KC SuperStar semifinals go virtual during COVID-19 pandemic
KC SuperStar, the Jewish Community’s Center’s annual high school singing competition, has pivoted to a virtual format for the semifinals.
Twenty-three area high school students were chosen in preliminary auditions in early March for the annual competition, in a format similar to “American Idol” or “The Voice.”
The public will be able to view the 23 performances online from June 1 through June 10 and cast their vote through a link posted on the Jewish Community Center’s website.

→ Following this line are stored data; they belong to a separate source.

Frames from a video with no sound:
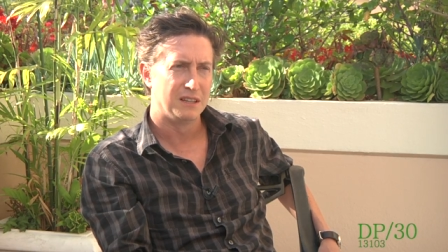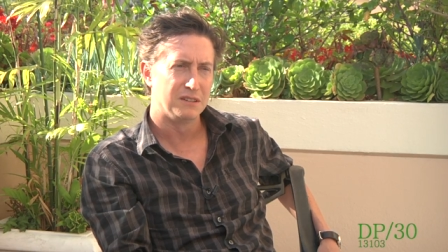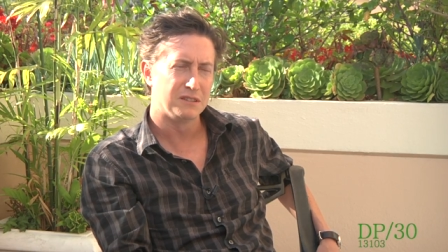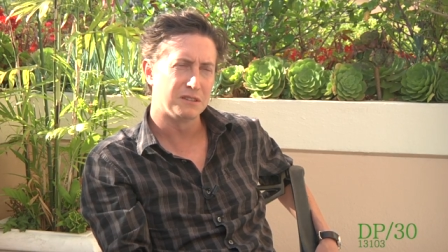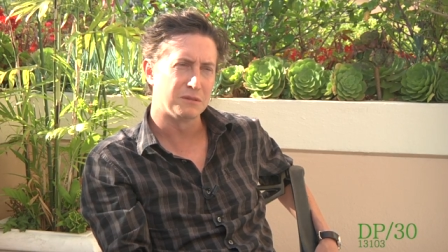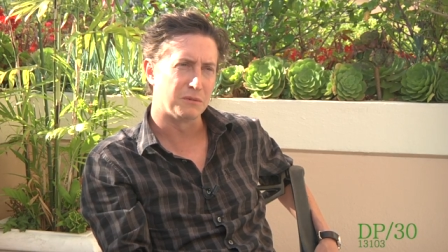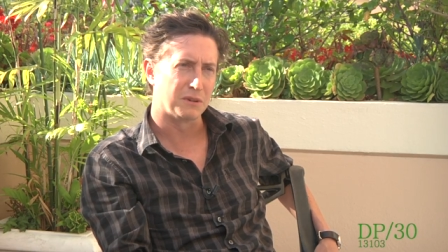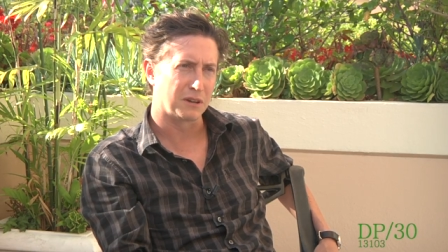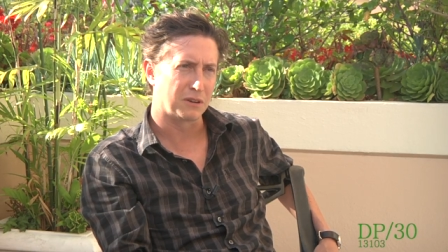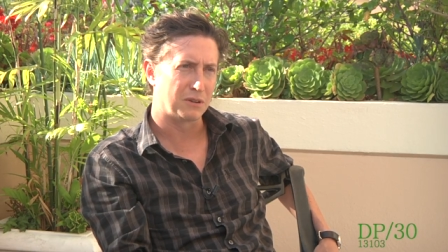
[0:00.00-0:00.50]

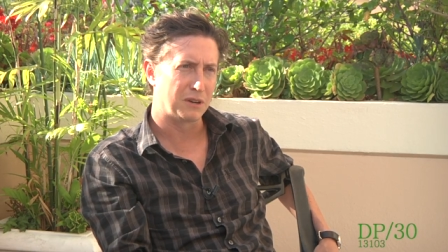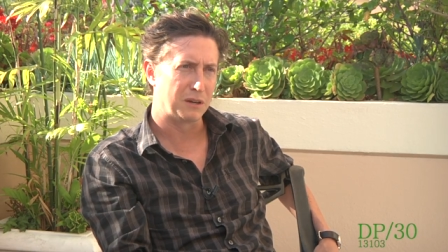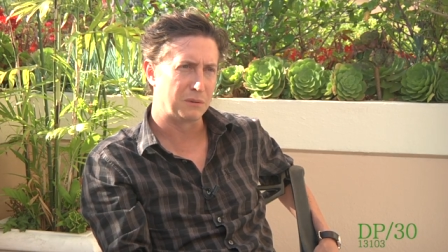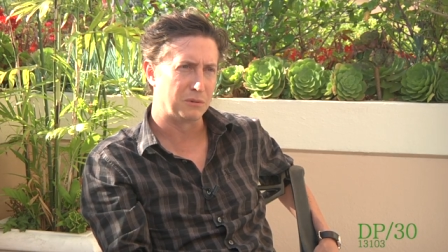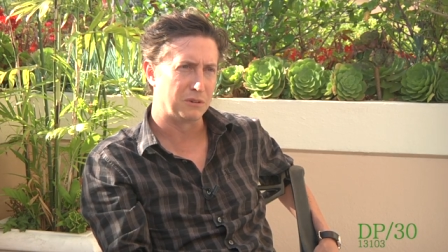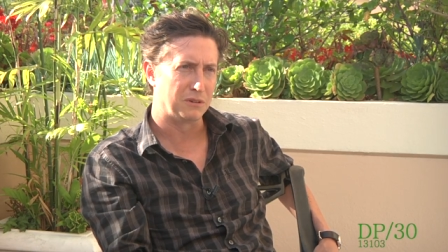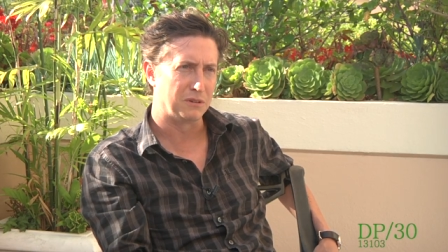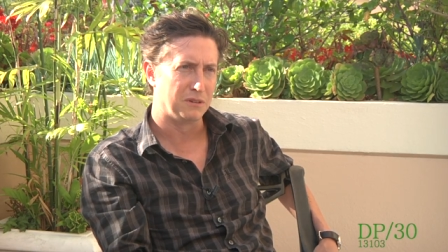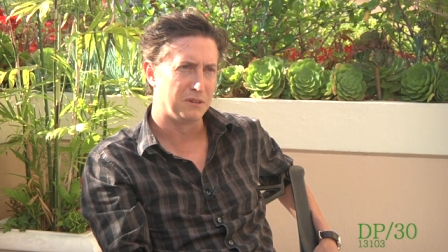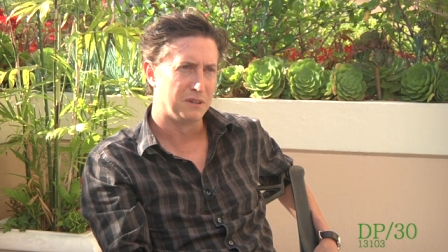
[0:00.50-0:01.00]
there's some
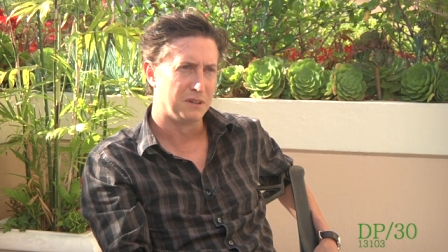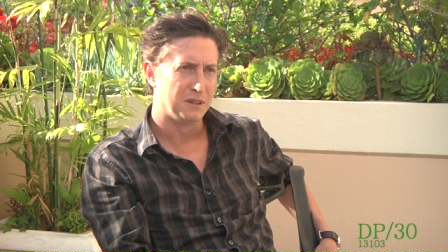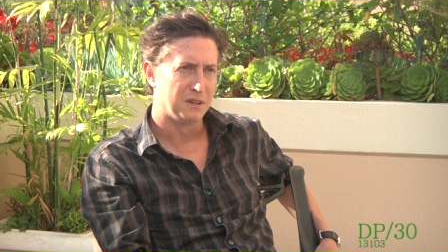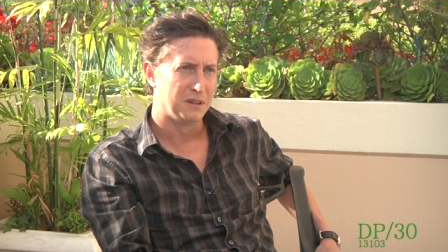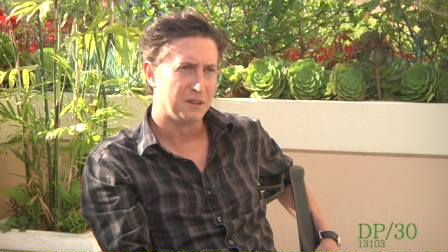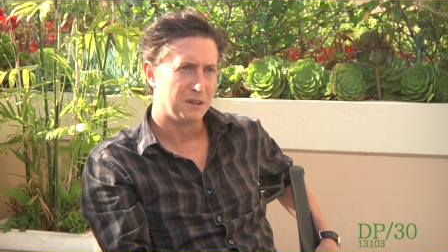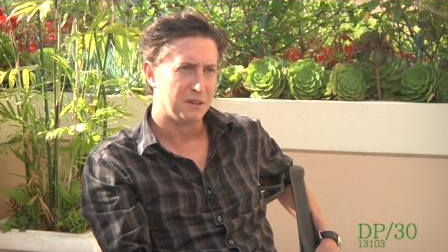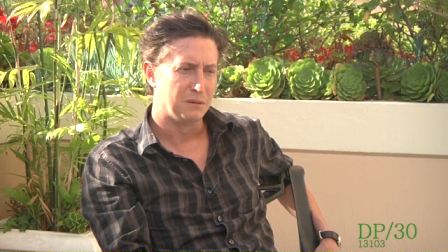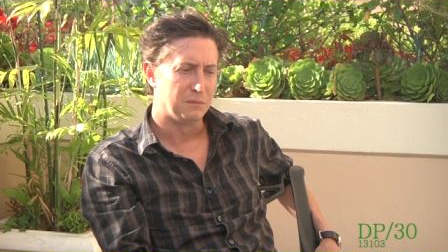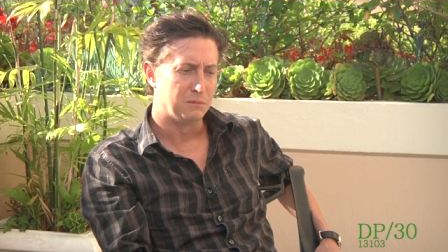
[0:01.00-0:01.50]
incredible
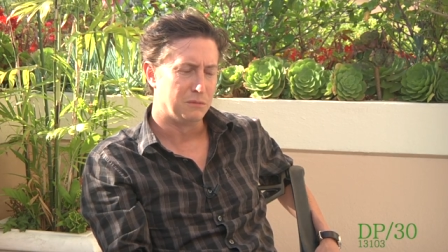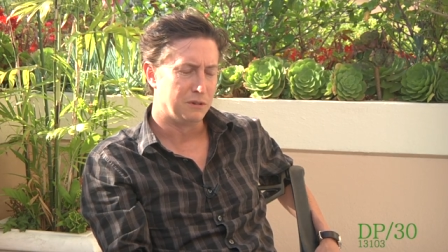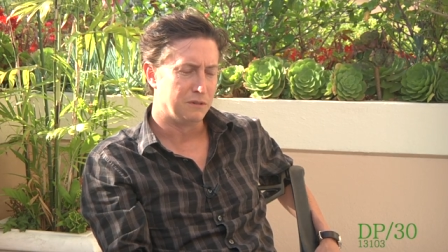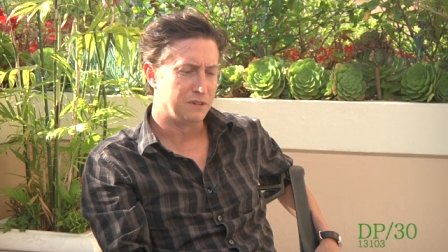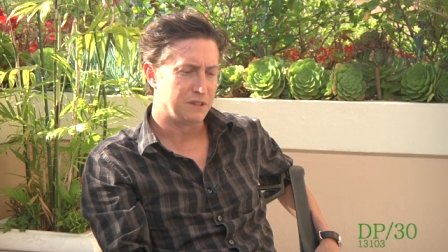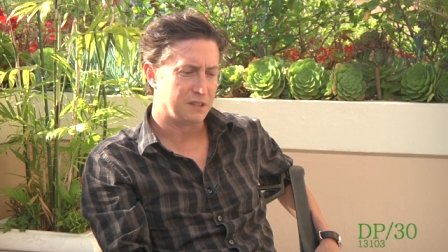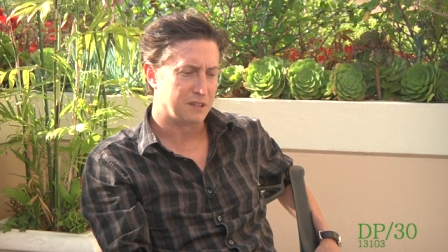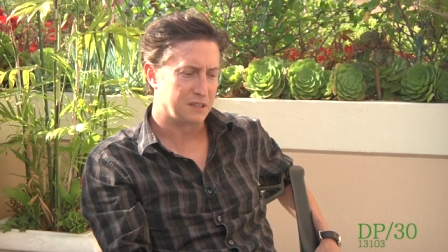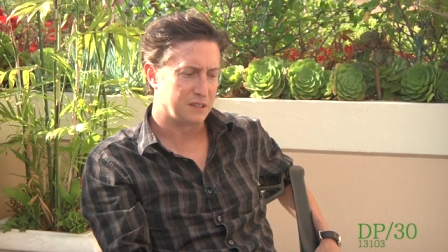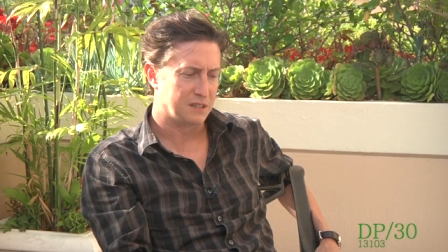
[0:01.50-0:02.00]

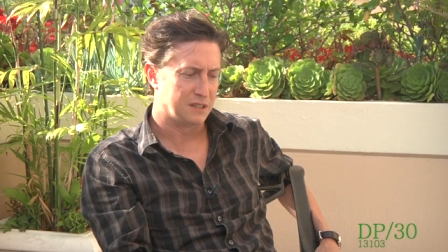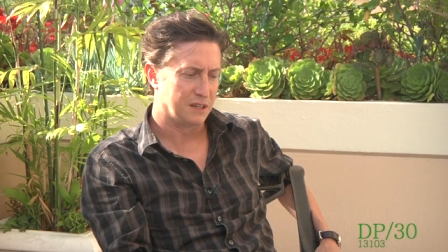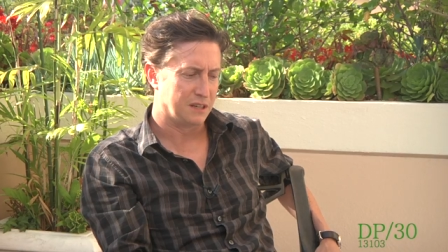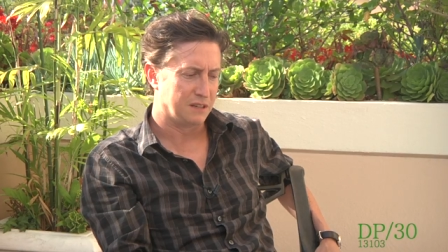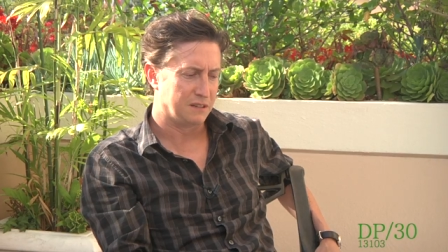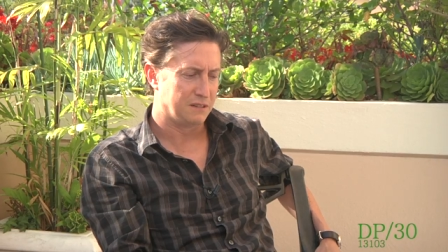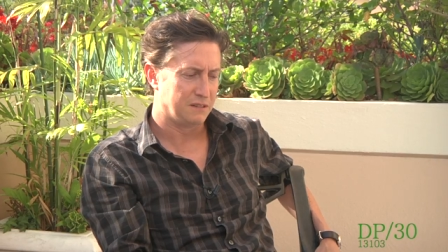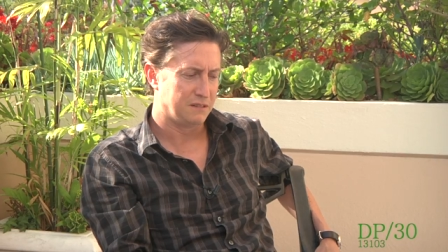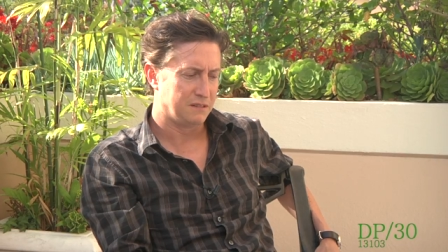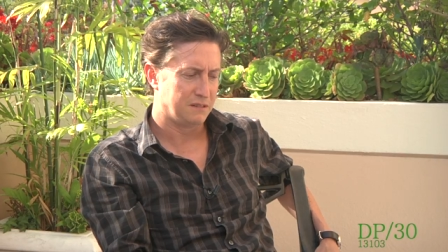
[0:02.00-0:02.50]
movies yeah. he's
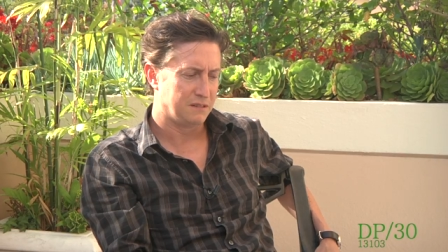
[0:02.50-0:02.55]
done.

The KC SuperStar Top 10 will be announced on June 15 through a livestreamed event, and the top winner of the competition receives the Edward and Ellen Rose $10,000 scholarship.
Several seniors from Shawnee Mission and USD 232 school districts are semifinalists this year, including:
- Lucy Brock, Shawnee Mission School District
- Bryson Kendall, USD 232
- Emma Mathieson, Shawnee Mission School District
- Alexa Morgan, Shawnee Mission School District
- Aggie Williams, Shawnee Mission School District
In NBC News segment, Shawnee Mission parent Katrina Pickens talks about challenges of remote learning
In a segment on NBC News about whether schools across the country will re-open this fall, Shawnee Mission parent Katrina Pickens spoke about the challenges of remote learning.
“It’s just very hard to put them into a schedule at home, you know, where there’s always other distractions,” she said.
Kansas may allow in-person classes to restart in August.
JoCo Developmental Supports receives $25,000 grant to support COVID-19 response and recovery
The Johnson County Developmental Supports received a $25,000 grant from the Kansas Health Foundation’s Impact and Capacity Grants initiative, which will support COVID-19 response and recovery efforts, according to a press release.
Since employment programs are temporarily closed, the funds will go toward “nutrition expenses, supplies and resources for individuals receiving support in their homes,” according to the release. JCDS Executive Director Chad VonAhnen said the department is grateful for partners like KHF who have helped JCDS to fulfill its mission during the pandemic.
“The unprecedented nature of COVID-19 has changed how we provide services to many of the people who rely on JCDS for care,” VonAhnen said in the release.
Nonprofits and government organizations can receive up to a $25,000 one-year COVID-19 response and recovery grant from the KHF initiative. There were 477 proposals from organizations throughout Kansas that applied for the program, and 91 are receiving grants, according to the release.